Why is it so important?

After him!

I sprint down the hallway as fast as I can. Confused, frightened people step aside. They hide between the rows of book shelves.

"Are you sure you want to do this?" the librarian asks.

"Stop, go," blink the cursors on the computer monitors.

After him!

My feet tumble confusedly down the stairs. "Do you really think this is therapeutic?" Hippocrates inquires.

After him!

The blinding snow whips into my face. I look to the left, and right - he's nowhere in sight. But there are tracks in the snow. A voice calls from the tree line - "Shout your name." Without hesitation, I follow it, past my snowbound car, past the oak tree that points its beckoning fingers into the wintry sky. Behind me the building disappears into the blustery haze. Staggering and stumbling, I run down the slope, further and further into the woods. The wet ground sucks one of the shoes off my foot, but I keep running.

There's someone up ahead, waiting for me.

Why is it so important?

I trip over something, my ankle twists, I fall head first into the snow. Pain radiates up my leg. I try to get up, and I fall again. The pain is excruciating. I can't move. I can't. A profound exhaustion sweeps through me. I lie there, staring at the bumper of a car jutting up out of the snow. I look up into the sky, into the wind and snow, knowing I've lost, knowing there is no hope left. The icy wind penetrates my shirt. My feet are wet, cold. What will Mobin do to me if he finds me? And if he doesn't, will anyone find me out here? "Sorry," My Biographer says, "there's nothing we can do."

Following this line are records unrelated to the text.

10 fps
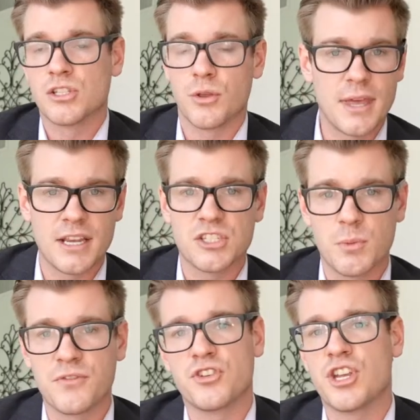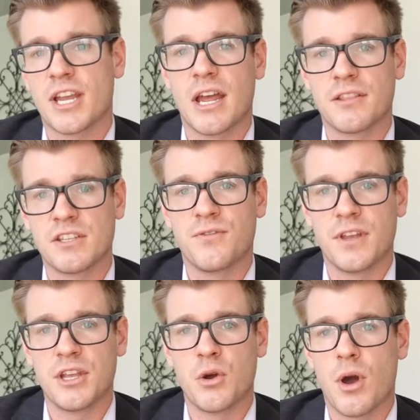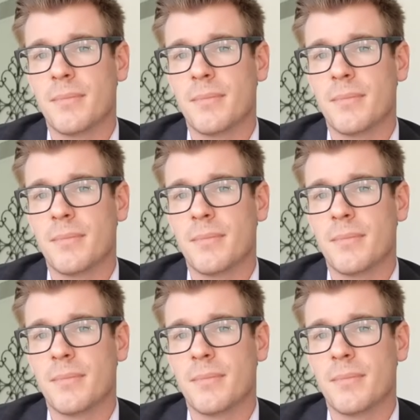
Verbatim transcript: So thanks so much for checking out this video.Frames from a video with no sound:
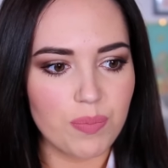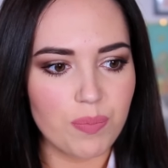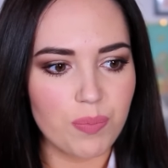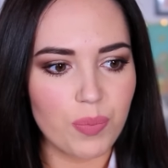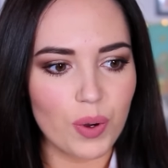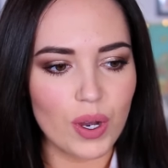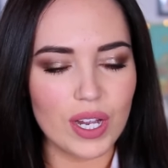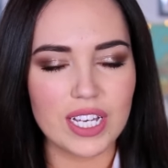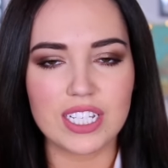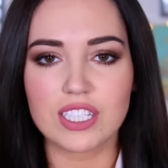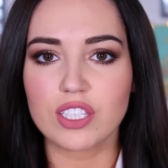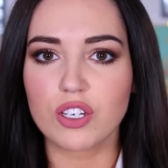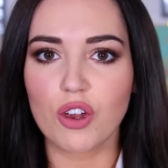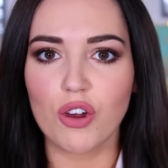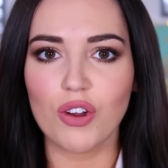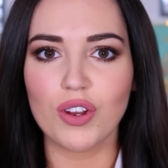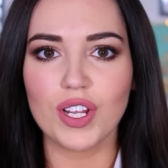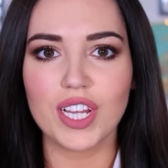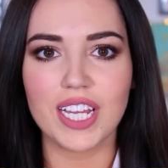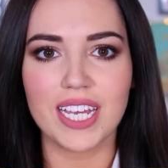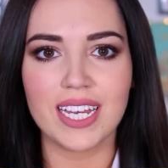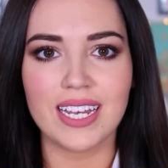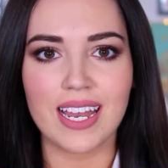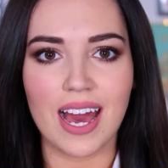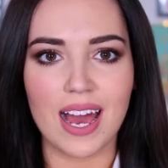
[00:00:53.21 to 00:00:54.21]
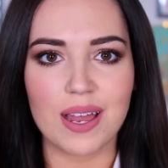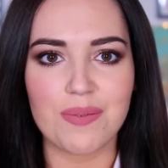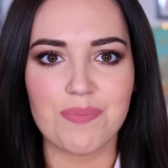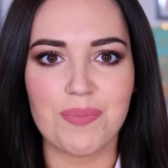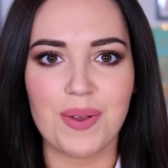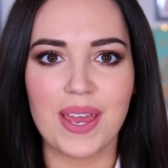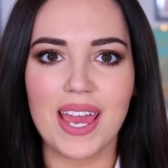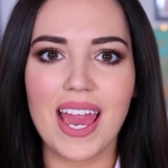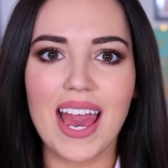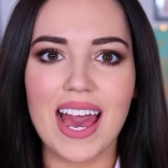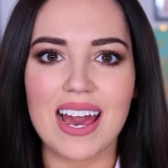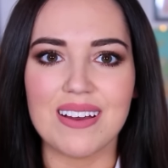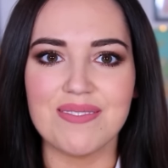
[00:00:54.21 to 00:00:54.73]
But it's currently 9
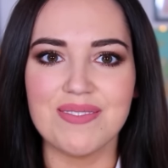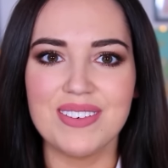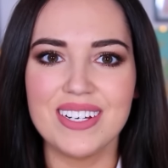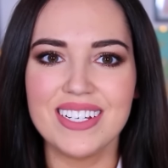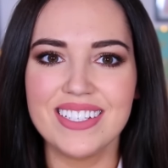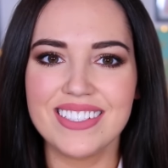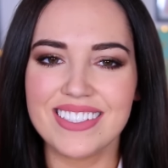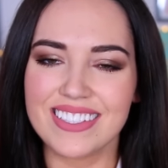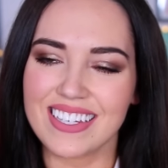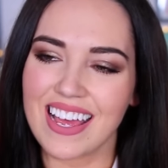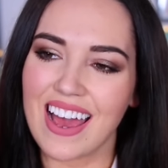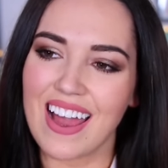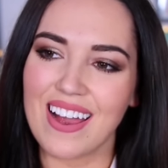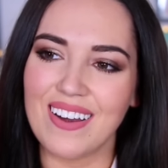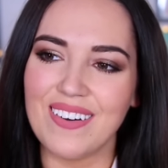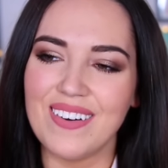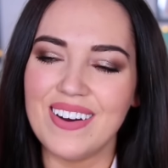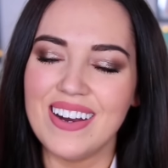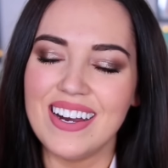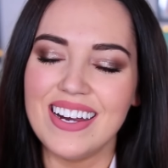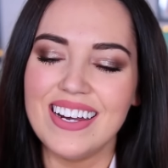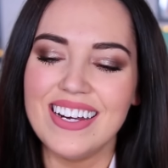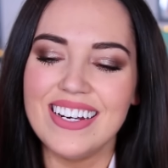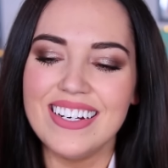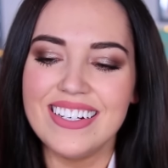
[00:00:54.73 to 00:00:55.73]
p.m, soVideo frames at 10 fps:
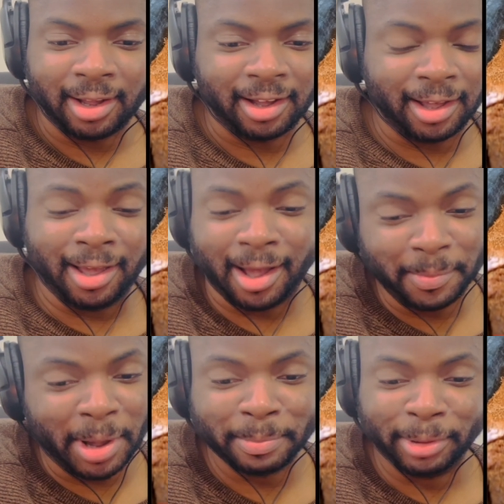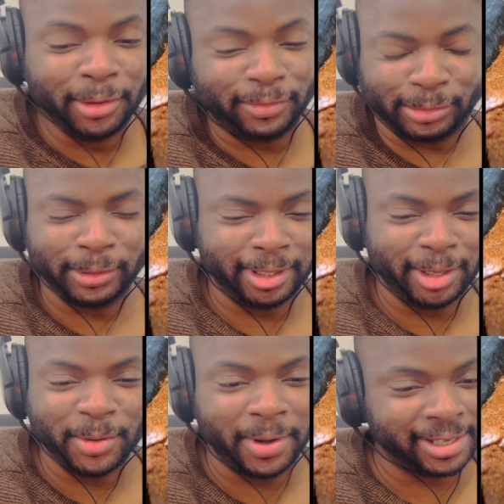I might move to the
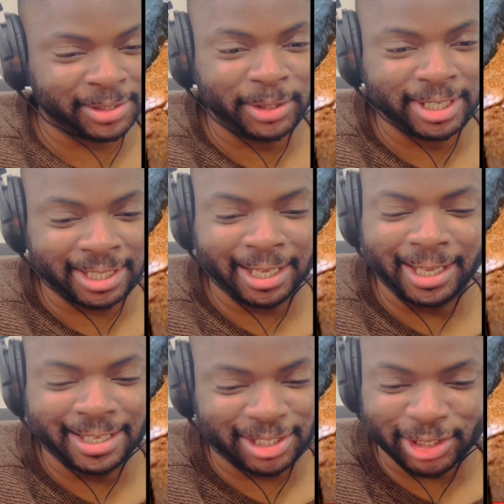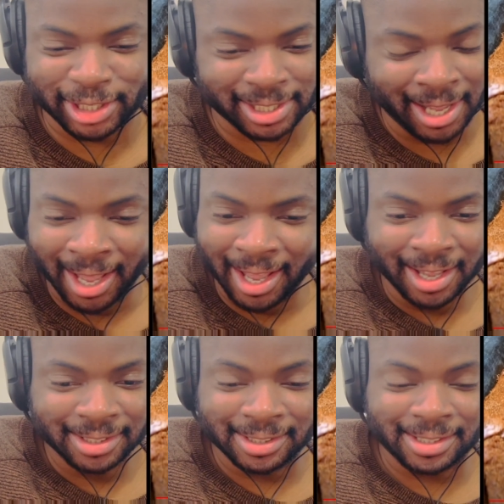US, honestly. It's just,
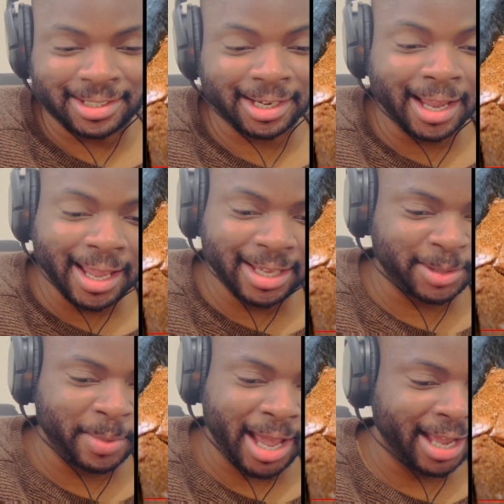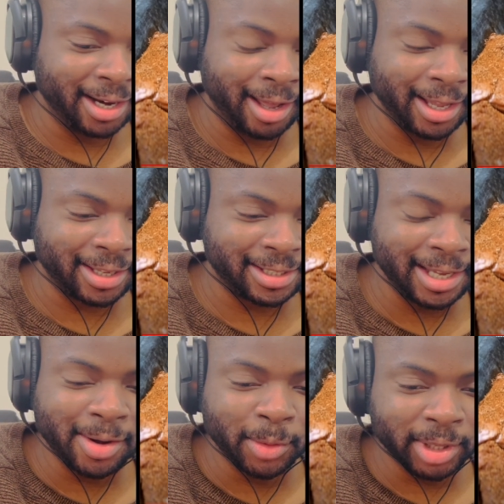geez, man, like
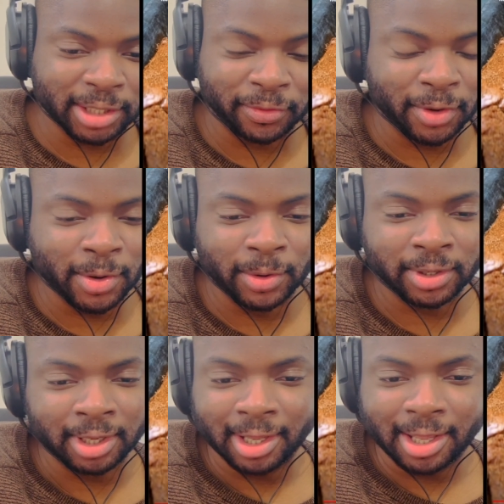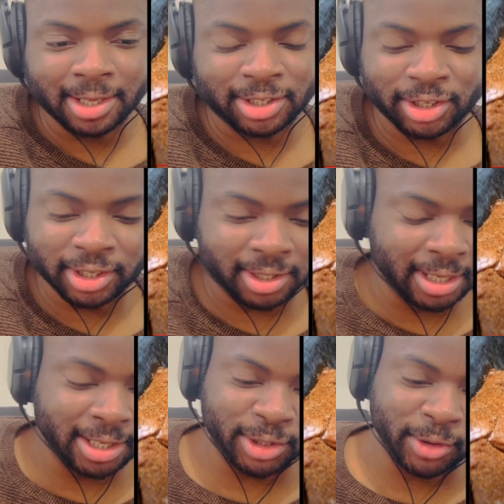seeing all this food,
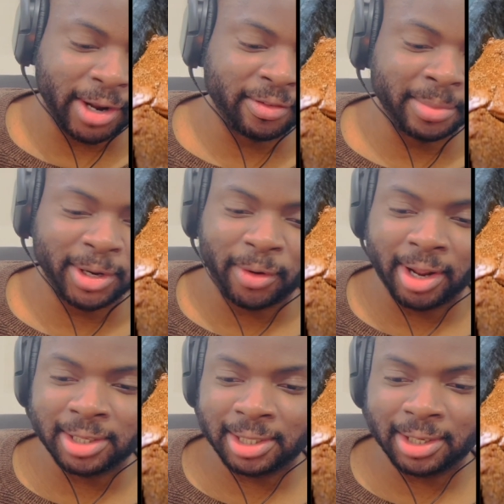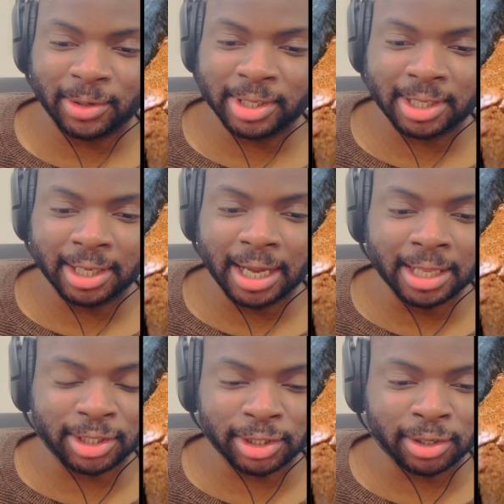it's driving me crazy, honestly. And
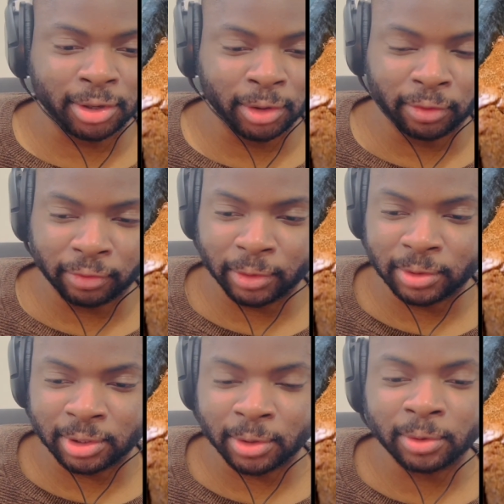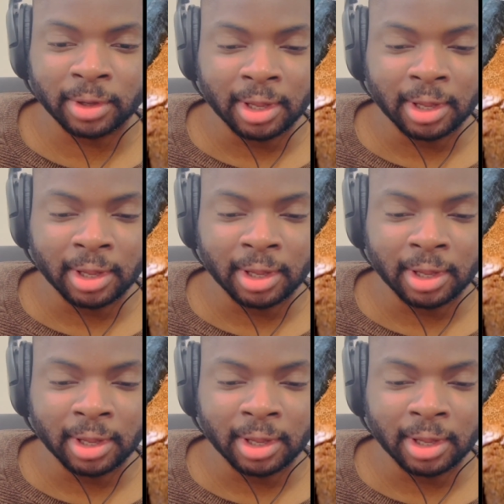it's just good food too.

A figure appears above me. "Where did you go?" I ask.

"You say that I've gone, but I've been here from the very beginning."

***

The wind dies down, a ghostly quiet settles around me. Looking up into the twilight sky, I watch the drifting snowflakes weave in and out of elaborate patterns that blend, separate, and rejoin with no rhyme or reason. They whisper to me. They speak of ceaseless changes with no beginning and no end, of ease and simplicity - of that which remains forever eternal. With awe and compassion, I surrender to it, letting mind and body fall away. Slowly, gently, the tapestry of time and space unravels. When the last thread is gone, there remains a peaceful stillness, an emptiness, that overflows with infinite possibility and unborn beginnings.